#### Directions:
In the entries that follow, the lines from the line containing "[00:10:42.25]" up to and including the line containing "[0:00.00-0:01.07]" must be copied exactly, with pictures omitted.

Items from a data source
Segment Open

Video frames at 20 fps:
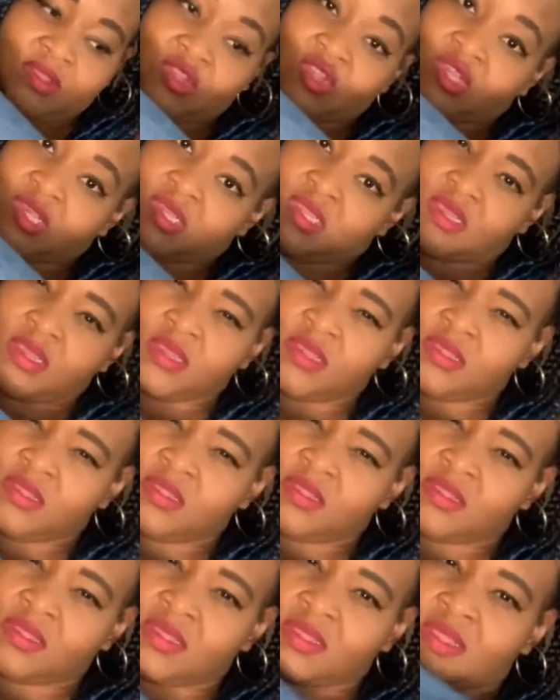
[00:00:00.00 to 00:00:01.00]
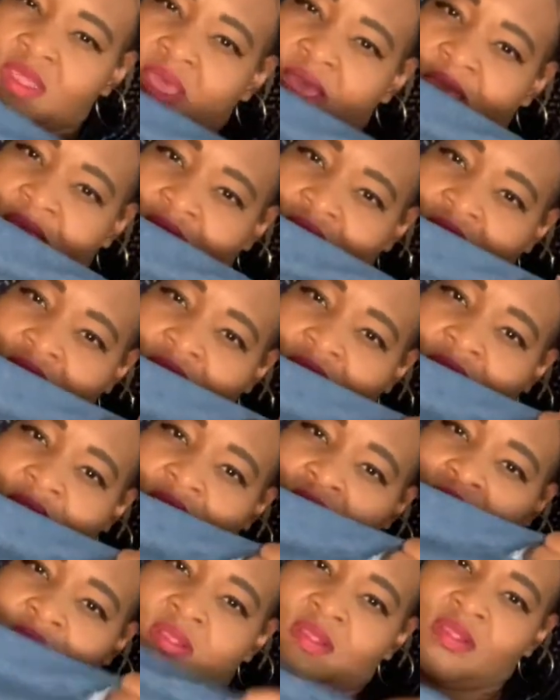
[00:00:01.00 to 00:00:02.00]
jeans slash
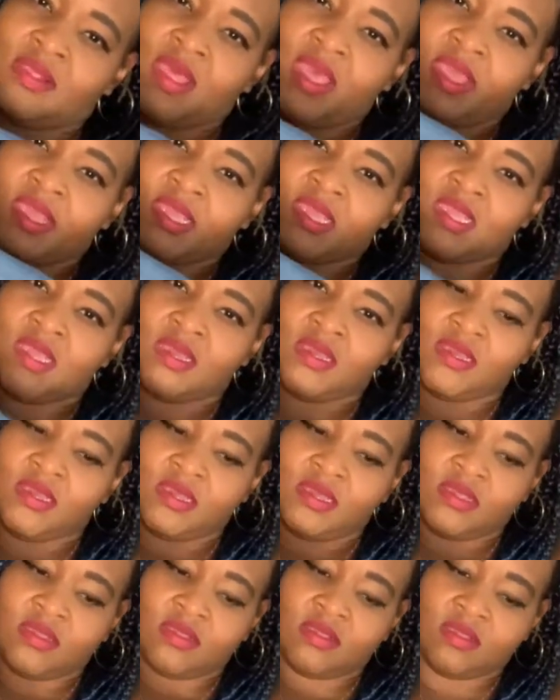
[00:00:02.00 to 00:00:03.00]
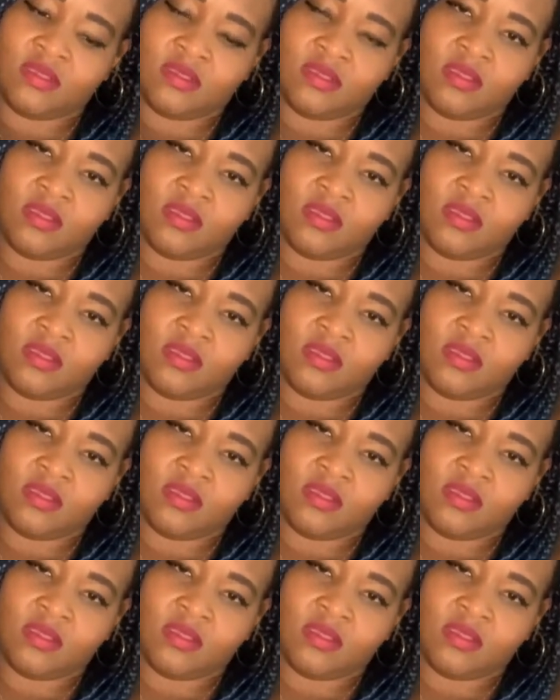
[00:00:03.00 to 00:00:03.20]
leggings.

Segment Closed
Segment Open

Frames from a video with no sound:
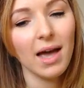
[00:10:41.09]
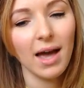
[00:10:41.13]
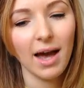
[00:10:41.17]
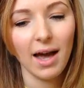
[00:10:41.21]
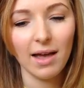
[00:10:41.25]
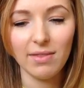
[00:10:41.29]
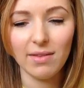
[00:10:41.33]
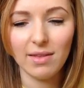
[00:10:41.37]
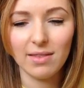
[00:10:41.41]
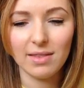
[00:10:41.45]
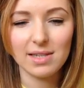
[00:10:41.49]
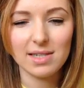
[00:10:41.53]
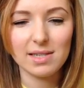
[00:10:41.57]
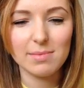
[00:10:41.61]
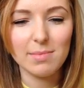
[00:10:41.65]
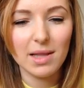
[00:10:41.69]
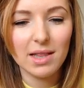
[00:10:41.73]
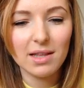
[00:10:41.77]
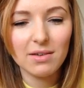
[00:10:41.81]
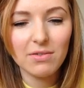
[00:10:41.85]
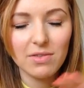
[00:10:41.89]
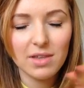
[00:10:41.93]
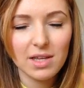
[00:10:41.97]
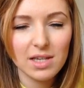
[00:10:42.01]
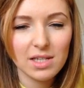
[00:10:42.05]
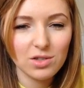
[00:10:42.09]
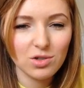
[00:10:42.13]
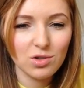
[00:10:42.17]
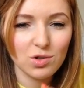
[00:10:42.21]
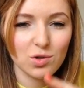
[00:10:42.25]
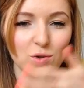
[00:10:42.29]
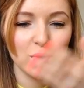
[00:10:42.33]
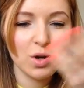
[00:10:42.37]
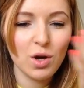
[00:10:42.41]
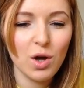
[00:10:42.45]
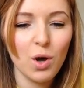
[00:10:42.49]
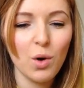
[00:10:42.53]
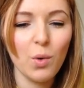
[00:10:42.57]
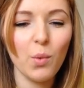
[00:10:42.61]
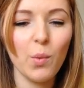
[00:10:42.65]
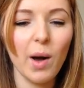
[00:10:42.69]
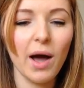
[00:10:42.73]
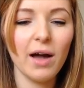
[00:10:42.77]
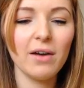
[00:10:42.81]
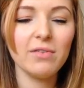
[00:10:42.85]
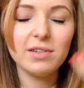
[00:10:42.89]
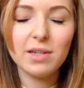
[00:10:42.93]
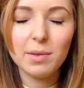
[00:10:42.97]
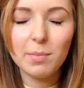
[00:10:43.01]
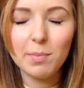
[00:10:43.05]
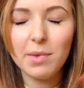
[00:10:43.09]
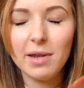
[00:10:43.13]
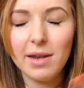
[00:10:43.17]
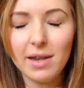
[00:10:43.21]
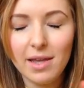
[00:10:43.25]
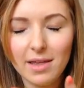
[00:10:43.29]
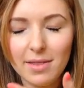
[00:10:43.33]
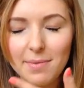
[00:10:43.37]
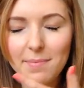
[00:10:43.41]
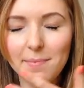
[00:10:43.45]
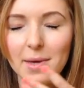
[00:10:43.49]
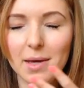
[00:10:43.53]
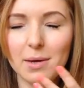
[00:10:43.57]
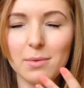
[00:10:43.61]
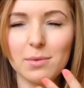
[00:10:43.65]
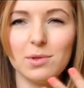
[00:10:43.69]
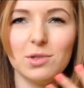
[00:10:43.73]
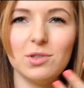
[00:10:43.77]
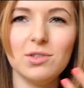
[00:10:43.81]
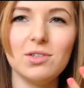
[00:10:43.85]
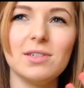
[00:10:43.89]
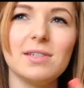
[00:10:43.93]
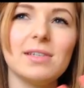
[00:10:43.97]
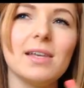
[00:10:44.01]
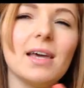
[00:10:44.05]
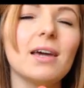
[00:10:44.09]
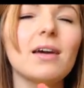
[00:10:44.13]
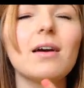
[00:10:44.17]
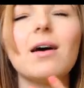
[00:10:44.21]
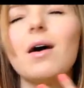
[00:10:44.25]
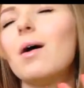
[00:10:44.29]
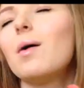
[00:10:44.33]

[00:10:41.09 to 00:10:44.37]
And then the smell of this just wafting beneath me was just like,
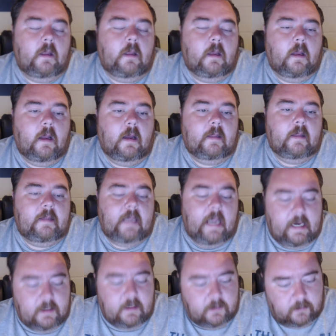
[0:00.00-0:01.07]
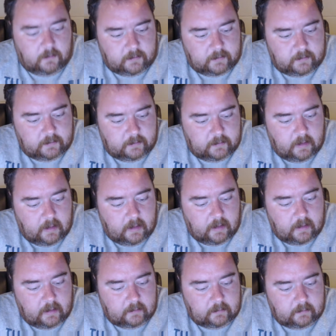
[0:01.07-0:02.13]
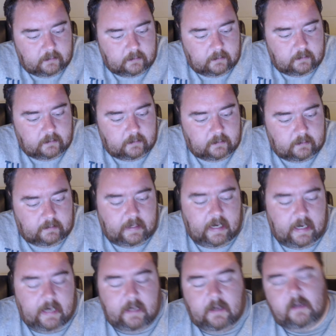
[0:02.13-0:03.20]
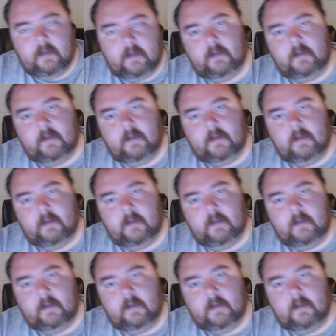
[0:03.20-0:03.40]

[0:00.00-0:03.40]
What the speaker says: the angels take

Segment Closed
Segment Open

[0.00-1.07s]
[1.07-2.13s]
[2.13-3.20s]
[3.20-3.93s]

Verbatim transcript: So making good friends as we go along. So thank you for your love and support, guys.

Segment Closed

#### Output for this task:
[00:10:42.25]
[00:10:42.29]
[00:10:42.33]
[00:10:42.37]
[00:10:42.41]
[00:10:42.45]
[00:10:42.49]
[00:10:42.53]
[00:10:42.57]
[00:10:42.61]
[00:10:42.65]
[00:10:42.69]
[00:10:42.73]
[00:10:42.77]
[00:10:42.81]
[00:10:42.85]
[00:10:42.89]
[00:10:42.93]
[00:10:42.97]
[00:10:43.01]
[00:10:43.05]
[00:10:43.09]
[00:10:43.13]
[00:10:43.17]
[00:10:43.21]
[00:10:43.25]
[00:10:43.29]
[00:10:43.33]
[00:10:43.37]
[00:10:43.41]
[00:10:43.45]
[00:10:43.49]
[00:10:43.53]
[00:10:43.57]
[00:10:43.61]
[00:10:43.65]
[00:10:43.69]
[00:10:43.73]
[00:10:43.77]
[00:10:43.81]
[00:10:43.85]
[00:10:43.89]
[00:10:43.93]
[00:10:43.97]
[00:10:44.01]
[00:10:44.05]
[00:10:44.09]
[00:10:44.13]
[00:10:44.17]
[00:10:44.21]
[00:10:44.25]
[00:10:44.29]
[00:10:44.33]

[00:10:41.09 to 00:10:44.37]
And then the smell of this just wafting beneath me was just like,
[0:00.00-0:01.07]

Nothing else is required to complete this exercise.